>>>

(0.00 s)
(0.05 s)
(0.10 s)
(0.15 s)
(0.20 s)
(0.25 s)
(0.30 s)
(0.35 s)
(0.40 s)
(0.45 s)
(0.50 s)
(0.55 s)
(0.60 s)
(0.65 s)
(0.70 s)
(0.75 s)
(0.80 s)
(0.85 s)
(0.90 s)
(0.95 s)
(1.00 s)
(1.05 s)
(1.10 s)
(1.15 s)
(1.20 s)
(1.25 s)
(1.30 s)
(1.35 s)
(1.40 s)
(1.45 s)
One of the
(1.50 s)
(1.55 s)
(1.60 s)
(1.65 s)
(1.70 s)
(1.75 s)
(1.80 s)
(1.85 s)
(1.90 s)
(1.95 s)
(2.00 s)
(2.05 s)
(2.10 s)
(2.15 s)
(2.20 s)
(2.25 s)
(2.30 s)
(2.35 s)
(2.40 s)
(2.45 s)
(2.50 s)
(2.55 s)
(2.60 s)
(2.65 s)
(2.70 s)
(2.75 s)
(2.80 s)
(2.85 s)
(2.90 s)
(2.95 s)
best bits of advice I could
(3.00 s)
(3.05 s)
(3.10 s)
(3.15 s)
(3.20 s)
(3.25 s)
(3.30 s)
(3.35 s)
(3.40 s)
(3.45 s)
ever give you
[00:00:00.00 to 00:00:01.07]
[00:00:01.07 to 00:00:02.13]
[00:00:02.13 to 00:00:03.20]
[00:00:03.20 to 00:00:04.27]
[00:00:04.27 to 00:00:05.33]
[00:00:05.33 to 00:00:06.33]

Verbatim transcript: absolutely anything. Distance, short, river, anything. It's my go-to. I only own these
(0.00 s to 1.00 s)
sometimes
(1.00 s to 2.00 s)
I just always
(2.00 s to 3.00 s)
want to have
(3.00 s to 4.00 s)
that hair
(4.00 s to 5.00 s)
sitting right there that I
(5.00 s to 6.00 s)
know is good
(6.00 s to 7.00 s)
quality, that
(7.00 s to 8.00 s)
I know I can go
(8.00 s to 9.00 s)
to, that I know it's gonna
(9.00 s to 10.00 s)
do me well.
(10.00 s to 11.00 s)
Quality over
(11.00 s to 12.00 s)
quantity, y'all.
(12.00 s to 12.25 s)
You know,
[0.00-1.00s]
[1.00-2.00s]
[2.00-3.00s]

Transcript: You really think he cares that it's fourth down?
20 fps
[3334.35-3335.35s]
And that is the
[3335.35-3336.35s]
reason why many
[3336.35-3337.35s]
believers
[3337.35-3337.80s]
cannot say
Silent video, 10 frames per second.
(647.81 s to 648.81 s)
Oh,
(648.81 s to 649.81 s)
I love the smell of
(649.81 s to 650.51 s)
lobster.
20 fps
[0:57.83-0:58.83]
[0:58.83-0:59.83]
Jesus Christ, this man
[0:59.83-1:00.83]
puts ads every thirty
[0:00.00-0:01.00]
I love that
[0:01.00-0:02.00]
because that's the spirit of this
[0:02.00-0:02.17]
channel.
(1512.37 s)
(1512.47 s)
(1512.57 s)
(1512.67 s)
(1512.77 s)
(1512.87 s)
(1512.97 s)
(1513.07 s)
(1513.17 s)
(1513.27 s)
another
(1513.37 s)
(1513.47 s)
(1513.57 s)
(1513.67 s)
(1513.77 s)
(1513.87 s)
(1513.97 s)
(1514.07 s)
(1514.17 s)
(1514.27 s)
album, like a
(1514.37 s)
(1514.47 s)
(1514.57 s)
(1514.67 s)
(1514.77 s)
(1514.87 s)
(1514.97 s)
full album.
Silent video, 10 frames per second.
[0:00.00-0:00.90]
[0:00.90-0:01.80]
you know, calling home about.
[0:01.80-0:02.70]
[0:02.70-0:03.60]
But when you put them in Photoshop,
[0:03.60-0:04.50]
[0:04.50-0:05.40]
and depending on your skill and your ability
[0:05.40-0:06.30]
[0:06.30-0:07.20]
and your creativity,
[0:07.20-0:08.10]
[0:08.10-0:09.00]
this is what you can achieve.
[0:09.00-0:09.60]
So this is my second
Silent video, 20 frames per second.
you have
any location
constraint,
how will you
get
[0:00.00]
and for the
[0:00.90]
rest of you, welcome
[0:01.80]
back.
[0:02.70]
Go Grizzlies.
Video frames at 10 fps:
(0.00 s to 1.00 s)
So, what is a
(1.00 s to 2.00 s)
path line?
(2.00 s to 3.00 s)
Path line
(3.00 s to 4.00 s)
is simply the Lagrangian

<<<

■ **WHAT IS NEEDED**: What is needed is an exact transcription of every entry.

■ **ANSWER AREA**:
(0.00 s)
(0.05 s)
(0.10 s)
(0.15 s)
(0.20 s)
(0.25 s)
(0.30 s)
(0.35 s)
(0.40 s)
(0.45 s)
(0.50 s)
(0.55 s)
(0.60 s)
(0.65 s)
(0.70 s)
(0.75 s)
(0.80 s)
(0.85 s)
(0.90 s)
(0.95 s)
(1.00 s)
(1.05 s)
(1.10 s)
(1.15 s)
(1.20 s)
(1.25 s)
(1.30 s)
(1.35 s)
(1.40 s)
(1.45 s)
One of the
(1.50 s)
(1.55 s)
(1.60 s)
(1.65 s)
(1.70 s)
(1.75 s)
(1.80 s)
(1.85 s)
(1.90 s)
(1.95 s)
(2.00 s)
(2.05 s)
(2.10 s)
(2.15 s)
(2.20 s)
(2.25 s)
(2.30 s)
(2.35 s)
(2.40 s)
(2.45 s)
(2.50 s)
(2.55 s)
(2.60 s)
(2.65 s)
(2.70 s)
(2.75 s)
(2.80 s)
(2.85 s)
(2.90 s)
(2.95 s)
best bits of advice I could
(3.00 s)
(3.05 s)
(3.10 s)
(3.15 s)
(3.20 s)
(3.25 s)
(3.30 s)
(3.35 s)
(3.40 s)
(3.45 s)
ever give you
[00:00:00.00 to 00:00:01.07]
[00:00:01.07 to 00:00:02.13]
[00:00:02.13 to 00:00:03.20]
[00:00:03.20 to 00:00:04.27]
[00:00:04.27 to 00:00:05.33]
[00:00:05.33 to 00:00:06.33]

Verbatim transcript: absolutely anything. Distance, short, river, anything. It's my go-to. I only own these
(0.00 s to 1.00 s)
sometimes
(1.00 s to 2.00 s)
I just always
(2.00 s to 3.00 s)
want to have
(3.00 s to 4.00 s)
that hair
(4.00 s to 5.00 s)
sitting right there that I
(5.00 s to 6.00 s)
know is good
(6.00 s to 7.00 s)
quality, that
(7.00 s to 8.00 s)
I know I can go
(8.00 s to 9.00 s)
to, that I know it's gonna
(9.00 s to 10.00 s)
do me well.
(10.00 s to 11.00 s)
Quality over
(11.00 s to 12.00 s)
quantity, y'all.
(12.00 s to 12.25 s)
You know,
[0.00-1.00s]
[1.00-2.00s]
[2.00-3.00s]

Transcript: You really think he cares that it's fourth down?
20 fps
[3334.35-3335.35s]
And that is the
[3335.35-3336.35s]
reason why many
[3336.35-3337.35s]
believers
[3337.35-3337.80s]
cannot say
Silent video, 10 frames per second.
(647.81 s to 648.81 s)
Oh,
(648.81 s to 649.81 s)
I love the smell of
(649.81 s to 650.51 s)
lobster.
20 fps
[0:57.83-0:58.83]
[0:58.83-0:59.83]
Jesus Christ, this man
[0:59.83-1:00.83]
puts ads every thirty
[0:00.00-0:01.00]
I love that
[0:01.00-0:02.00]
because that's the spirit of this
[0:02.00-0:02.17]
channel.
(1512.37 s)
(1512.47 s)
(1512.57 s)
(1512.67 s)
(1512.77 s)
(1512.87 s)
(1512.97 s)
(1513.07 s)
(1513.17 s)
(1513.27 s)
another
(1513.37 s)
(1513.47 s)
(1513.57 s)
(1513.67 s)
(1513.77 s)
(1513.87 s)
(1513.97 s)
(1514.07 s)
(1514.17 s)
(1514.27 s)
album, like a
(1514.37 s)
(1514.47 s)
(1514.57 s)
(1514.67 s)
(1514.77 s)
(1514.87 s)
(1514.97 s)
full album.
Silent video, 10 frames per second.
[0:00.00-0:00.90]
[0:00.90-0:01.80]
you know, calling home about.
[0:01.80-0:02.70]
[0:02.70-0:03.60]
But when you put them in Photoshop,
[0:03.60-0:04.50]
[0:04.50-0:05.40]
and depending on your skill and your ability
[0:05.40-0:06.30]
[0:06.30-0:07.20]
and your creativity,
[0:07.20-0:08.10]
[0:08.10-0:09.00]
this is what you can achieve.
[0:09.00-0:09.60]
So this is my second
Silent video, 20 frames per second.
you have
any location
constraint,
how will you
get
[0:00.00]
and for the
[0:00.90]
rest of you, welcome
[0:01.80]
back.
[0:02.70]
Go Grizzlies.
Video frames at 10 fps:
(0.00 s to 1.00 s)
So, what is a
(1.00 s to 2.00 s)
path line?
(2.00 s to 3.00 s)
Path line
(3.00 s to 4.00 s)
is simply the Lagrangian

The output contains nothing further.